Reputation:
I have an element nested in another element. I have a mouseover
event registered on the outer element. It fires both when my mouse enters the outer element, and when it enters the inner element. How can I turn off the event firing on the inner element?
Upvotes: 0
Views: 183
Reputation: 11149
Events fire on objects then bubble up the DOM tree. But you can stop them from bubbling with event.stopPropagation()
. This only works on standards-compliant browsers (not all but the most recent versions of IE).

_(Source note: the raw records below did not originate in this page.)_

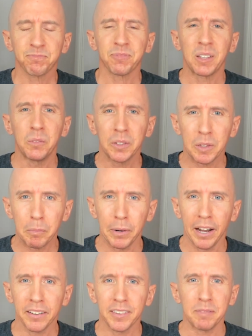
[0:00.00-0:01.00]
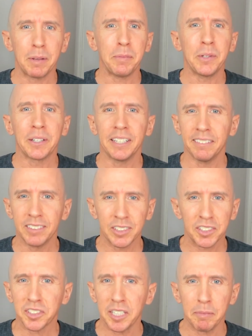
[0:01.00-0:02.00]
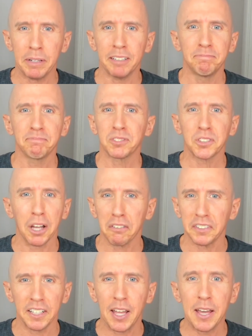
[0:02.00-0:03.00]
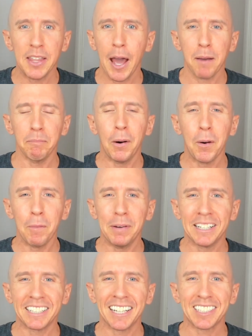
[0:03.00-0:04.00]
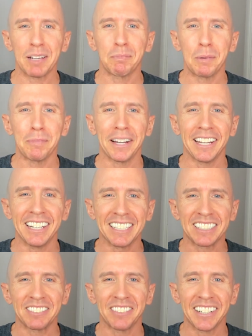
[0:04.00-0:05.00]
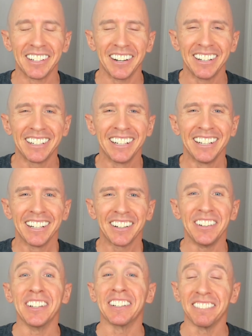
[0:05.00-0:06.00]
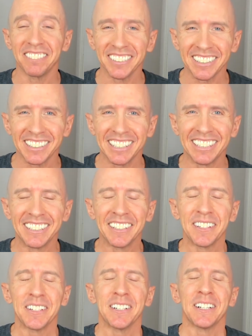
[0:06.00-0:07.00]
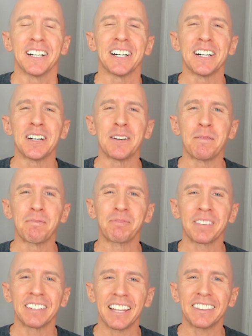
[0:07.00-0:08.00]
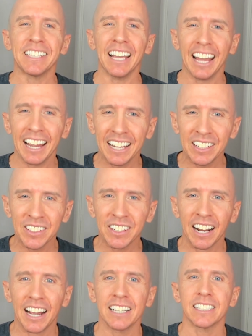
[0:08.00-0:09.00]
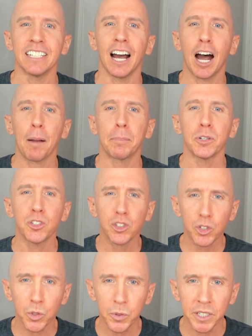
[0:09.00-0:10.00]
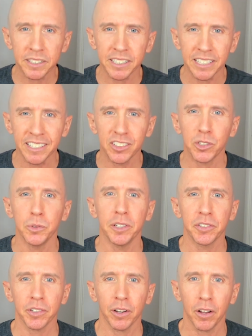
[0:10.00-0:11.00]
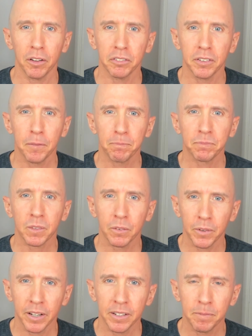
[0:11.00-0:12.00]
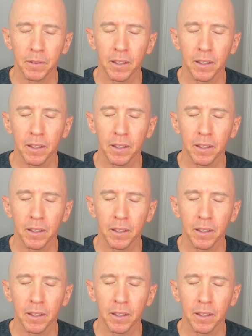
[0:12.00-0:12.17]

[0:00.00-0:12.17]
and with the breath, and maybe you could even just see me soften in that moment as I put my hands on my heart, or you could feel it, that the anger has an opportunity to dissolve, right?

innerElement.addEventListener('mouseover', function (event) {
event.stopPropagation();
}, false);
IE's version will be:
innerElement.attachEvent('onmouseover', function () {
window.event.cancelBubble = true;
});
So altogether:
function listener(event) {
event = event || window.event;
if (event.stopPropagation) {
event.stopPropagation();
} else {
event.cancelBubble = true;
}
}
if (innerElement.addEventListener) {
innerElement.addEventListener('mouseover', listener, false);
} else {
innerElement.attachEvent('onmouseover', listener);
}
Upvotes: 1
Reputation: 16951
Here is a possible solution:
el.onmouseover = function(e) {
//normalize event object to avoid cross browser inconsistencies
e = e || window.event;
//grab target element from which event is originated
var target = e.target || e.srcElement;
if (target === el) {
//do something here
}
};
If you use jQuery() it offers nice .hover() event which will handle such problems for you.
Upvotes: 1
Reputation: 413709
You can't turn it off, but your handler can always check event.target
(or event.srcElement
on IE) to make sure that it pertains to the correct one.
Alternatively, you can add a handler to the inner element and have it call "stopPropagation()" on the event object.